Рейнштейн аж зашелся от смеха.
— Ти-и… — запищал сквозь хохот. — Ти-и-ирпи! Христос тож-жа ти-и-и-рпел, нам тожжа велел!
Рыжая, однако, уже ерзала от боли, потом ударилась вдруг в басовитый вой.
В дверь забарабанили. Рейнштейн вмиг потерял веселость. Как стоял на коленях, так и пополз к дверям, выставив вперед руку с револьвером, пьяно заваливаясь на сторону.
— Кто? — припадочно крикнул он. — Кто стучит?
Из-за двери загрохал угрюмый бас:
— Угомонись, сволочь! Второй час ить.
— От двери! — заходясь крикнул Рейнштейн. — Стрельну! Убью-у-у!
В коридоре шарахнулись, и бас промолвил заметно сбоку:
— А все же угомонись. А бабу не мучай. Они тоже, бывает, живые люди…

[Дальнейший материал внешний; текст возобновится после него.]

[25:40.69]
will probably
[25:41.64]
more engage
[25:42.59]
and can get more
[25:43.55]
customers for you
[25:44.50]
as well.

— Мо-олчать! — жандармским голосом взвизгнул Рейнштейн. И вдруг от крика этого что-то в нем будто бы надорвалось.
Прикрыл лицо локтем, как от резкого света, ударившего в глаза. Закачался на коленях, глухо замычал.

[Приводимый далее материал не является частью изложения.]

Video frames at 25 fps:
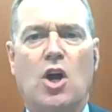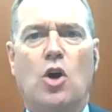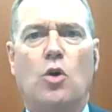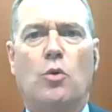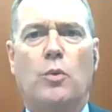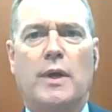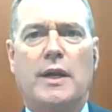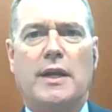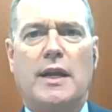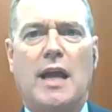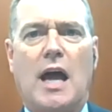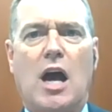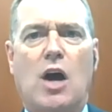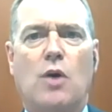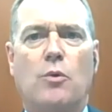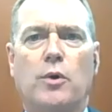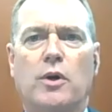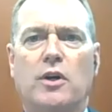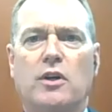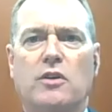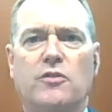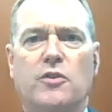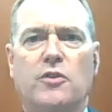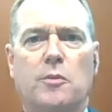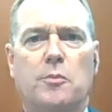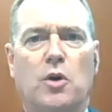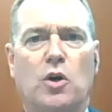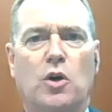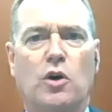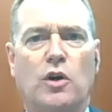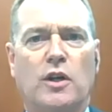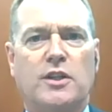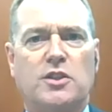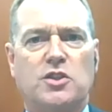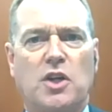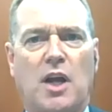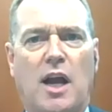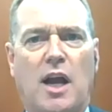We now work from
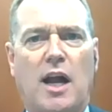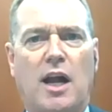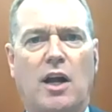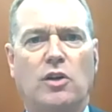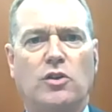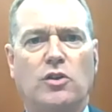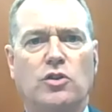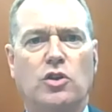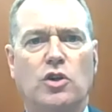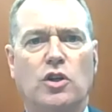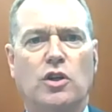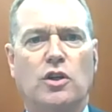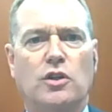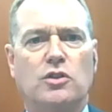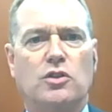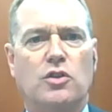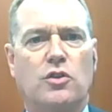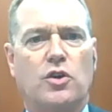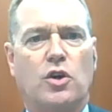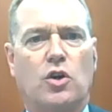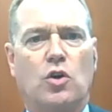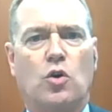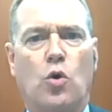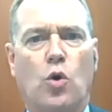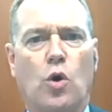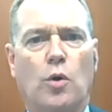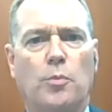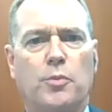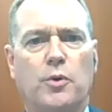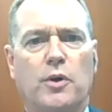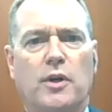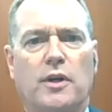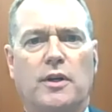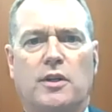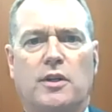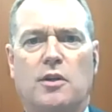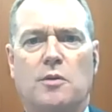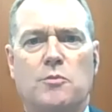early childhood to the
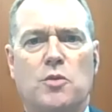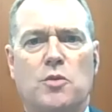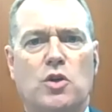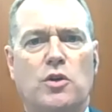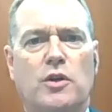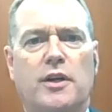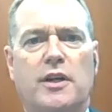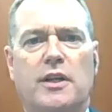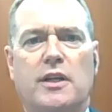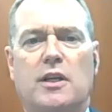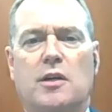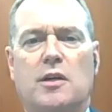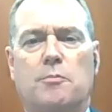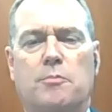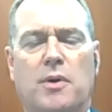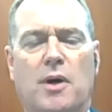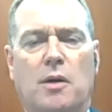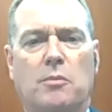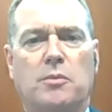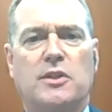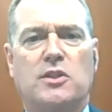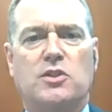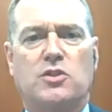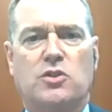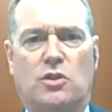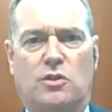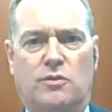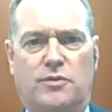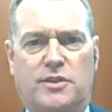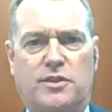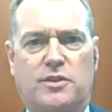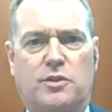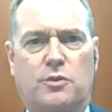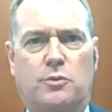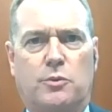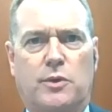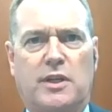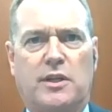corporate, community, and public
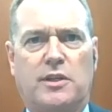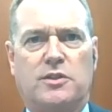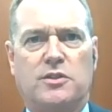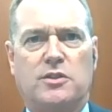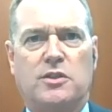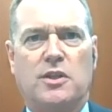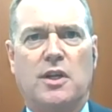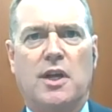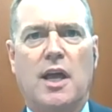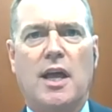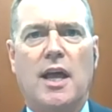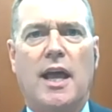service arenas.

Баба плакала теперь потихоньку, отколупывая засохшую горчицу с кожи.
Он подошел к ней, стал глядеть.
— Будет уж вам… — просительно сказала рыжая.
— Непременно-с. Пожалуйте к рукомойничку. Омовение, так сказать, ежели дозволите… и своими власами осушу, аки Христос-бог наш и Магдалина-грешница…
Когда она вернулась от умывальника, Рейнштейн спал мертвецким сном, голову уронив в тарелку с селедкой.
Женщина потолкала его. Потом, быстро одевшись, извлекла из сюртука бумажник и вычистила. Ушла, не затворив даже дверь.
Качалась, пробираясь по коридору, бормотала под нос:
— Зараза какой. Рупь обещал, а сам вроде как спать! Смертным боем бить будет, а не признаюсь. Не брала и не брала, и все тут!
* * *
Его оглушило, и прежде чем потерять сознание, он изумился силе, с которой его вдруг бросило назад, головой в стропило. В этом удивлении была еще и обида: за что ж ты меня так? с такой-то злобой? ведь я же…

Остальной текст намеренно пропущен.